Please note that the FAQs About Regulation A+ Securities Offerings was updated on June 28, 2018, to reflect changes associated with the Economic Growth, Regulatory Relief and Consumer Protection Act. Read more about those changes and get the updated publication here.
It seems that lately there has been a noticeable uptick in Regulation A+ activity, including several recent Reg A+ securities offerings where the stock now successfully trades on national exchanges. In light of this activity, we have published a set of FAQs about Regulation A+ securities offerings to help companies better understand this “mini-IPO” offering process, as well as pros and cons compared to a traditional underwritten IPO.
What is Regulation A+?
Regulation A+ is the colloquial name given to a recently adopted SEC rule that amended and expanded a rarely used offering exemption named Regulation A. Regulation A+ can be thought of as an alternative to a small registered IPO and as either an alternative or a complement to other securities offering methods that are exempt from registration under the Securities Act of 1933.
Bass, Berry & Sims Releases Guide for Companies Considering Regulation A+
Our publication is organized in an easy to read FAQ format detailing the two types of Regulation A+ offerings, requirements, process and more.

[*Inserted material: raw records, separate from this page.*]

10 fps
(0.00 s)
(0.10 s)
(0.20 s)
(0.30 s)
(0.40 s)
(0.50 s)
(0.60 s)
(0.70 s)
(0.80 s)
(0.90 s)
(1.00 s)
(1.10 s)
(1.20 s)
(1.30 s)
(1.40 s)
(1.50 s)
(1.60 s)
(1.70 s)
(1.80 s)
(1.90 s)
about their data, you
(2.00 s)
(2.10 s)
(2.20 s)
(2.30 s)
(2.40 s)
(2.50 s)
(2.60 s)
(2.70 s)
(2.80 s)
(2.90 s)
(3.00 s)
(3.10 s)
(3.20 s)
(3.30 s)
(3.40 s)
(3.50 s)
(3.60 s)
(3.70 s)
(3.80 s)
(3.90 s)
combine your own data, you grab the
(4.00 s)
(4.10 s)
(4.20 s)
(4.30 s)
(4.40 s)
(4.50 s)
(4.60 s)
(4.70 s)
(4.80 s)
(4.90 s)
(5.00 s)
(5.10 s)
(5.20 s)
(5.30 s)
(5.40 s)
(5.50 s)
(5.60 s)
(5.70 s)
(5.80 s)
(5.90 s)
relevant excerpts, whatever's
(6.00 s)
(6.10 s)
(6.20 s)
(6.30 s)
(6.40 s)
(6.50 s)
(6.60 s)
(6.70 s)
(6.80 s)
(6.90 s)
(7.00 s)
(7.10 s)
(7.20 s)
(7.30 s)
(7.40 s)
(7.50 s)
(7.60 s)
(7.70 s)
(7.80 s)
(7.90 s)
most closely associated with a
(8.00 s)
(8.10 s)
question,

Below is a sample of the questions that we answer in the document attached.
- Which companies are eligible to use Regulation A+?

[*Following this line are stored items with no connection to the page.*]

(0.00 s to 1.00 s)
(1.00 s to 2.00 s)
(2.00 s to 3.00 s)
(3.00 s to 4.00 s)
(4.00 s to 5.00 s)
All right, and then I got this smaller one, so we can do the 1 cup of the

- What is the general process for a Regulation A+ offering?
- What are the differences between a Tier 1 and a Tier 2 offering?
- Are there any ongoing reporting requirements?
- Can the company also list its securities on the NYSE or NASDAQ trading?
On a related note, earlier this month the House of Representatives approved a bill that would permit existing SEC reporting companies to use Tier 2 of Regulation A+. (Currently, the exemption is not available to Exchange Act reporting companies.)